INFORMATION SUPPLIED:
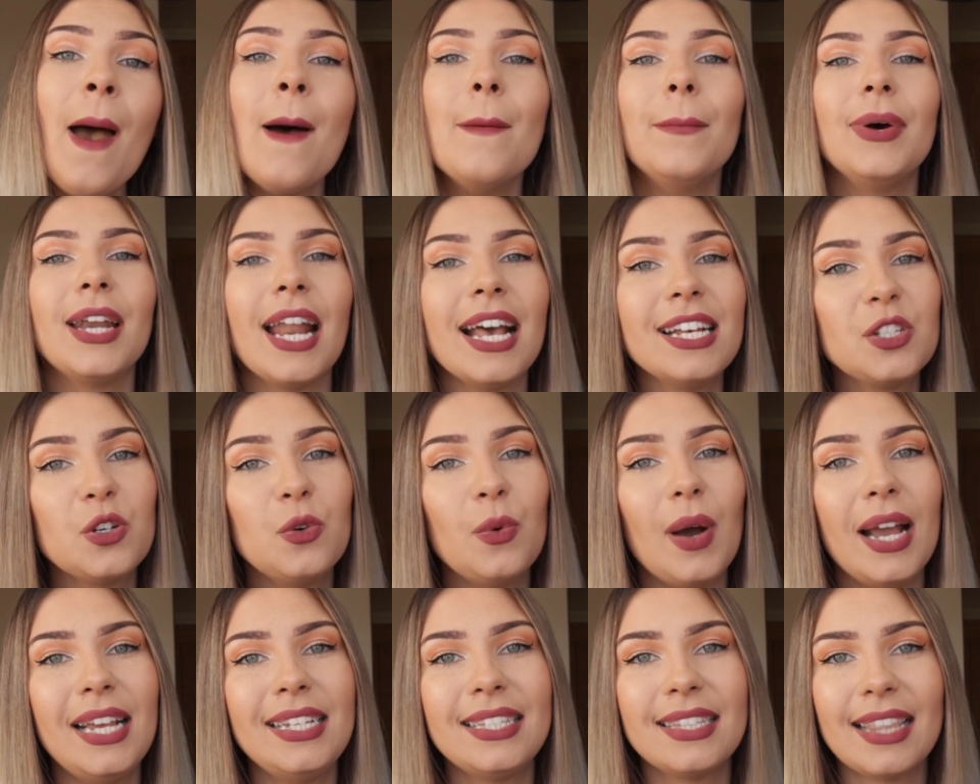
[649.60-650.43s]
But as
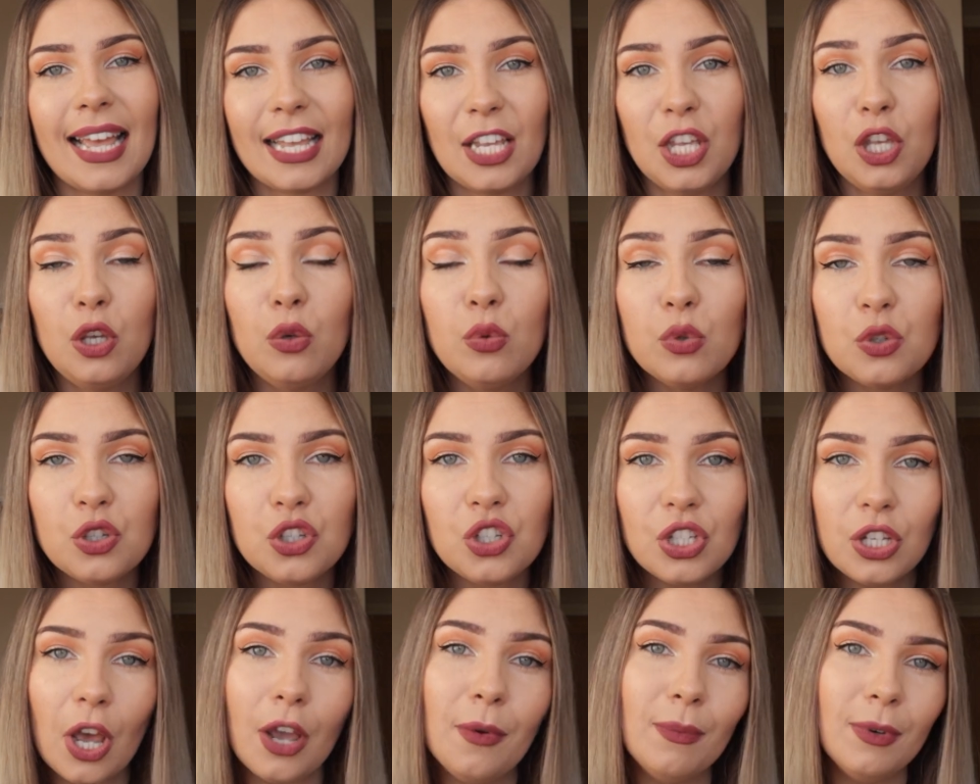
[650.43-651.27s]
always, thank you
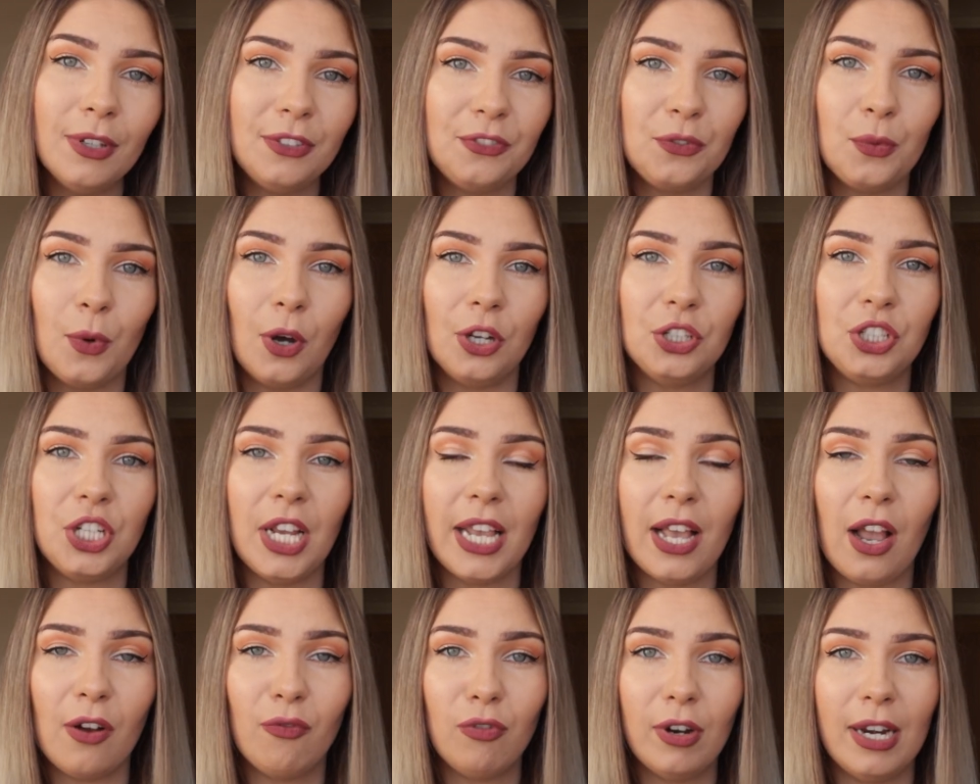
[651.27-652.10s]
so much for
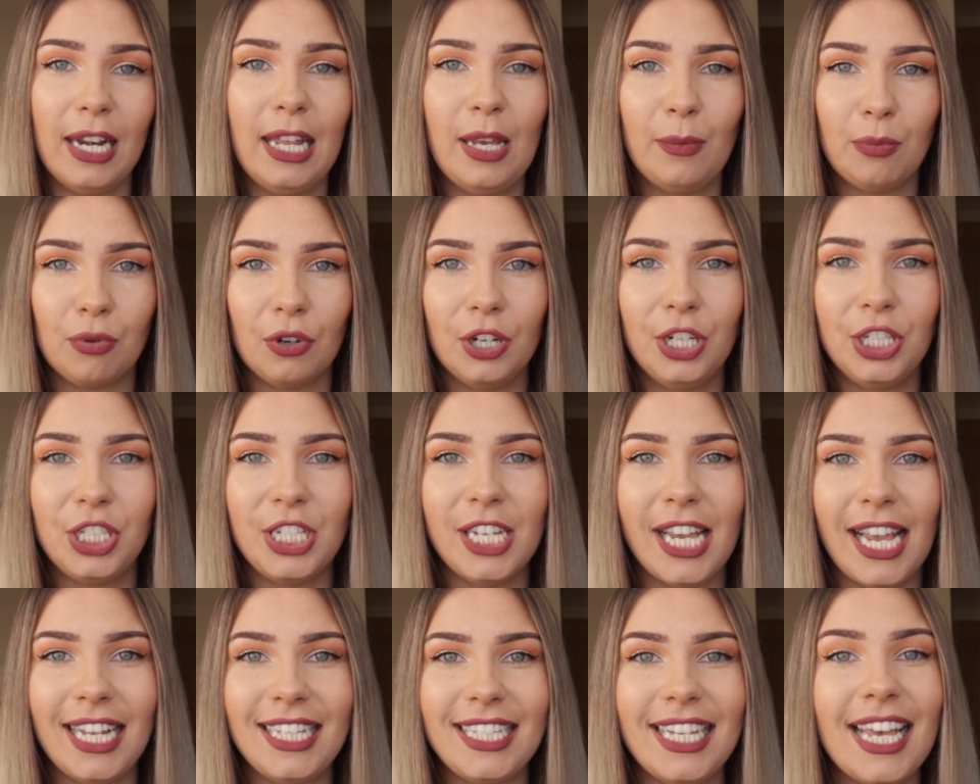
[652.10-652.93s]
watching. I really
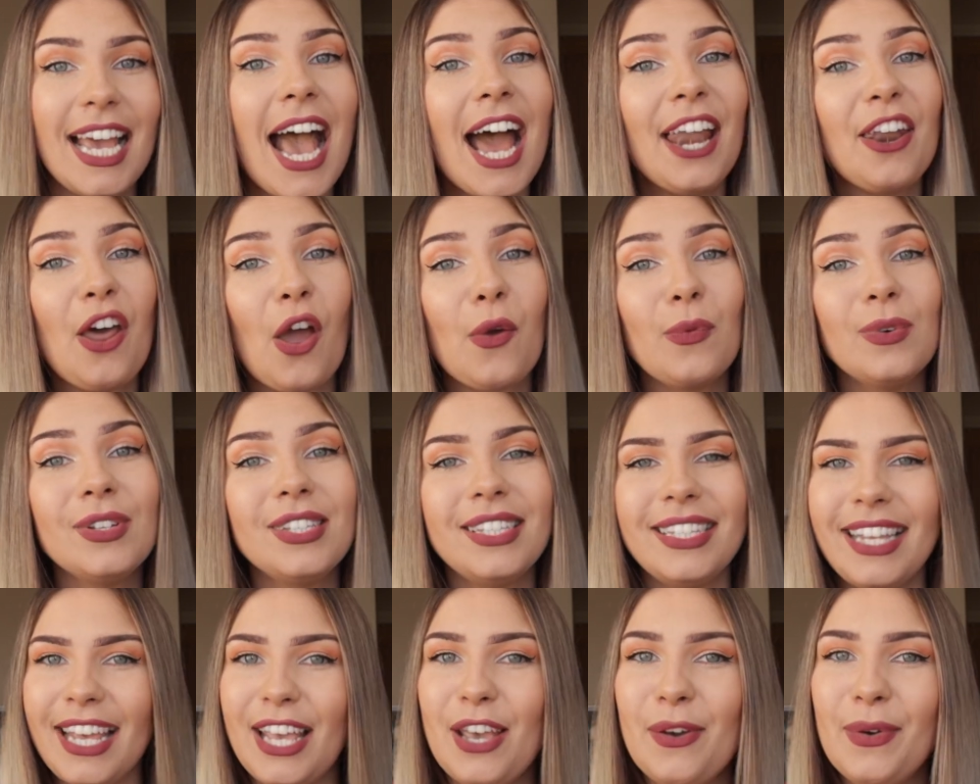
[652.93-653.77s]
appreciate it, and I will
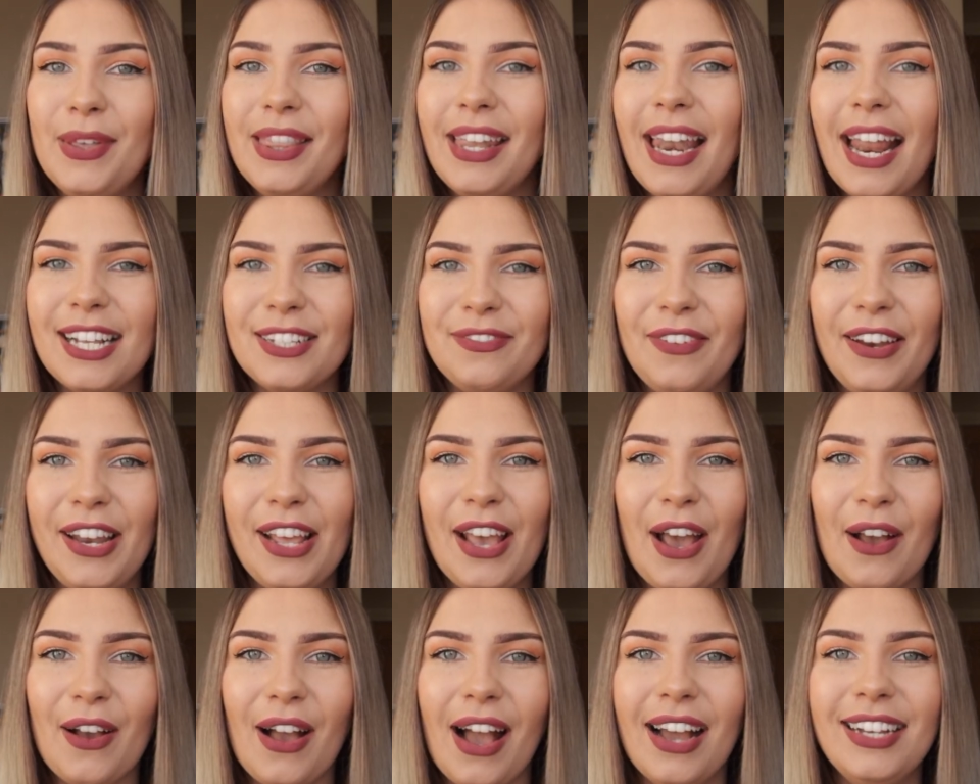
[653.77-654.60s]
see you in the next
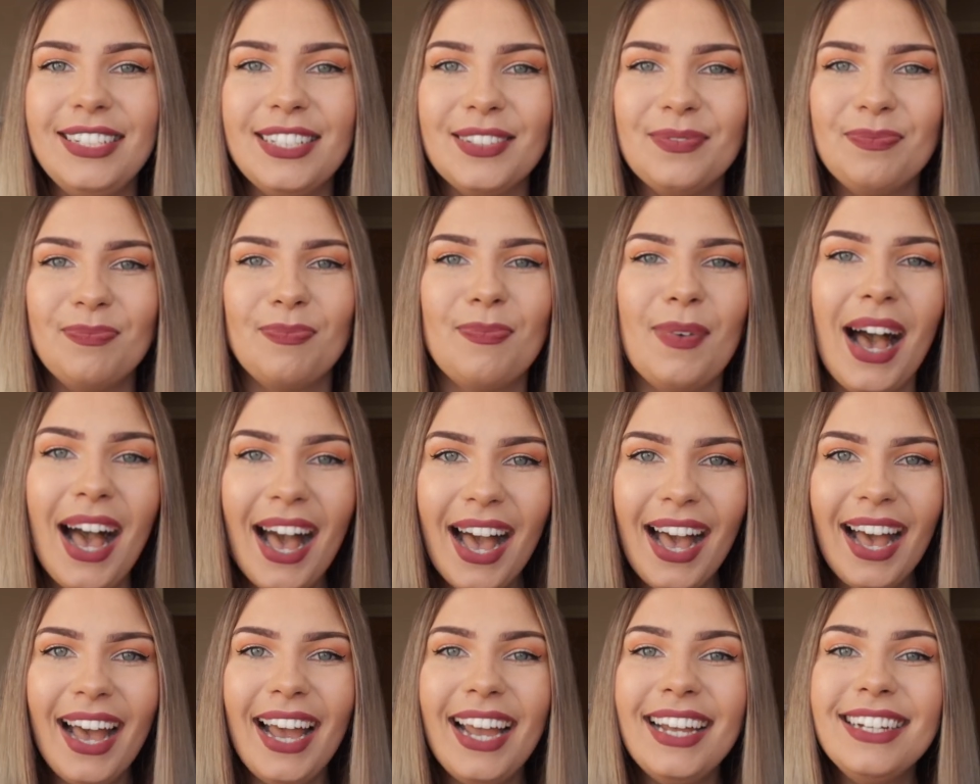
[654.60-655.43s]
video, guys.
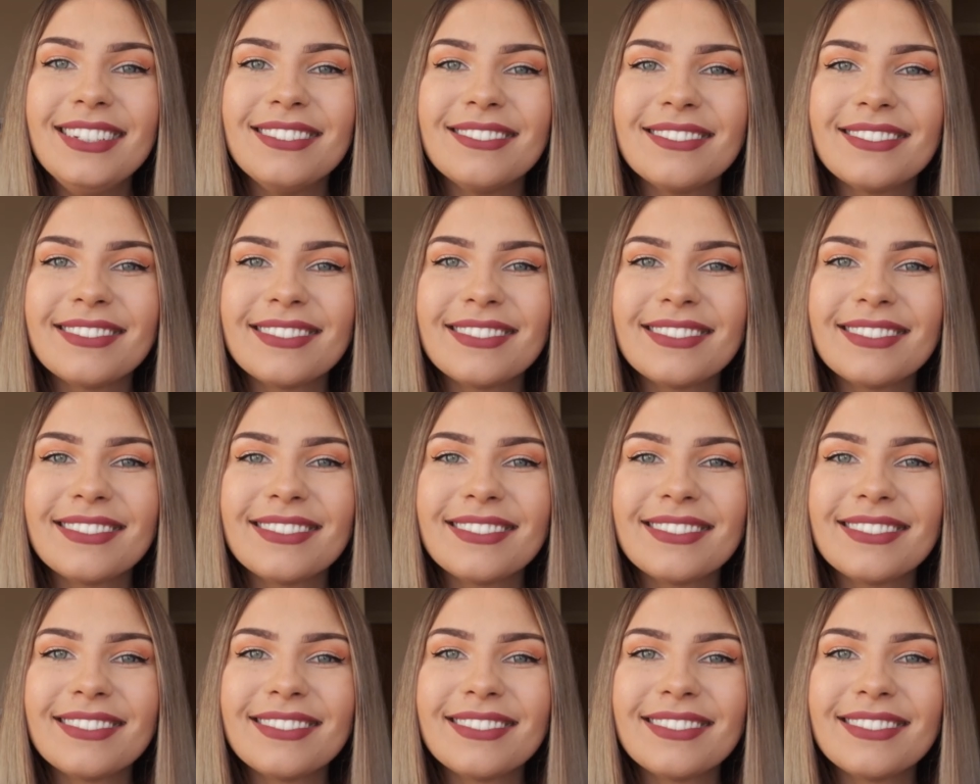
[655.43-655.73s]
Bye.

WHAT TO PRODUCE: All records above should be duplicated exactly, with the pictures omitted.

RESULT:
[649.60-650.43s]
But as
[650.43-651.27s]
always, thank you
[651.27-652.10s]
so much for
[652.10-652.93s]
watching. I really
[652.93-653.77s]
appreciate it, and I will
[653.77-654.60s]
see you in the next
[654.60-655.43s]
video, guys.
[655.43-655.73s]
Bye.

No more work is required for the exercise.